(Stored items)
----------------------------------------

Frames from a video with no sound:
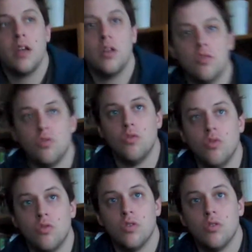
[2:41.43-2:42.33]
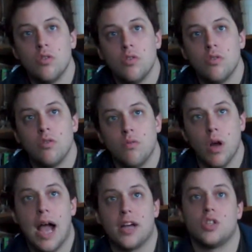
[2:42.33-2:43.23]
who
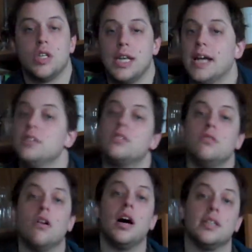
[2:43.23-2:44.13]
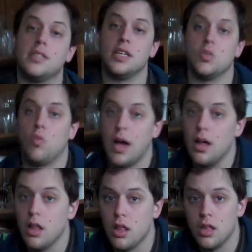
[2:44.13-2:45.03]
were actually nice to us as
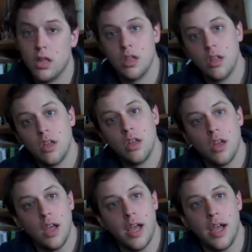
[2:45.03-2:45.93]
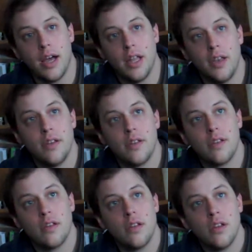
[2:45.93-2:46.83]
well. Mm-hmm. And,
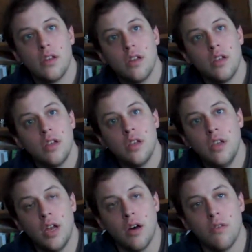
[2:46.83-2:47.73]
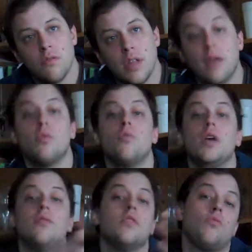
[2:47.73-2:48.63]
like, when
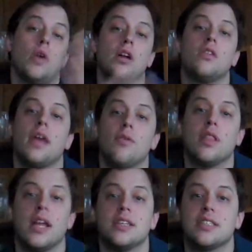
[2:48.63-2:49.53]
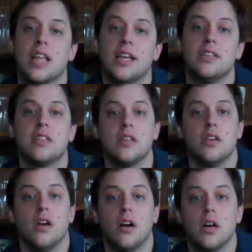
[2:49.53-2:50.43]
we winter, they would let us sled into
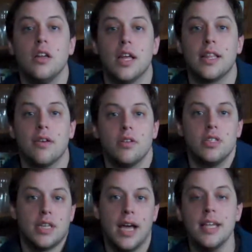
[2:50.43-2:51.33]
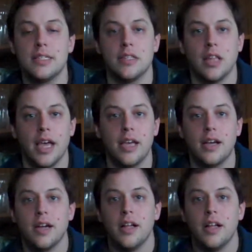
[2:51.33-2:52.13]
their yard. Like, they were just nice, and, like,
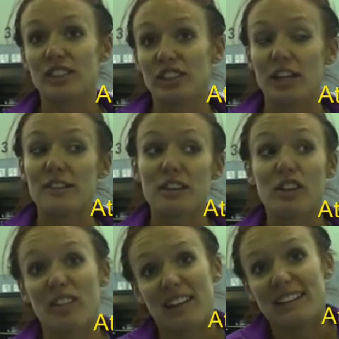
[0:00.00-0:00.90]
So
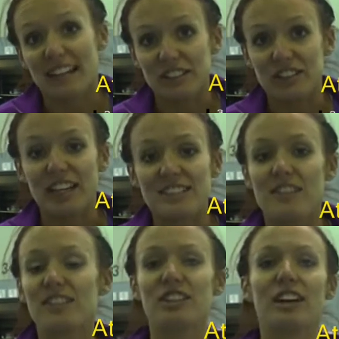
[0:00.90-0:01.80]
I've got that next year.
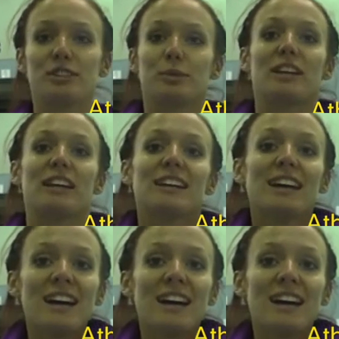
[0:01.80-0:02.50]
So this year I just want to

----------------------------------------

## PROBLEM DETAILS:
Transcribe exactly the lines that go from the one holding "[2:49.53-2:50.43]" through the last line of the entries, both included, and nothing besides them. Do not include any pictures.

## TASK RESPONSE:
[2:49.53-2:50.43]
we winter, they would let us sled into
[2:50.43-2:51.33]
[2:51.33-2:52.13]
their yard. Like, they were just nice, and, like,
[0:00.00-0:00.90]
So
[0:00.90-0:01.80]
I've got that next year.
[0:01.80-0:02.50]
So this year I just want to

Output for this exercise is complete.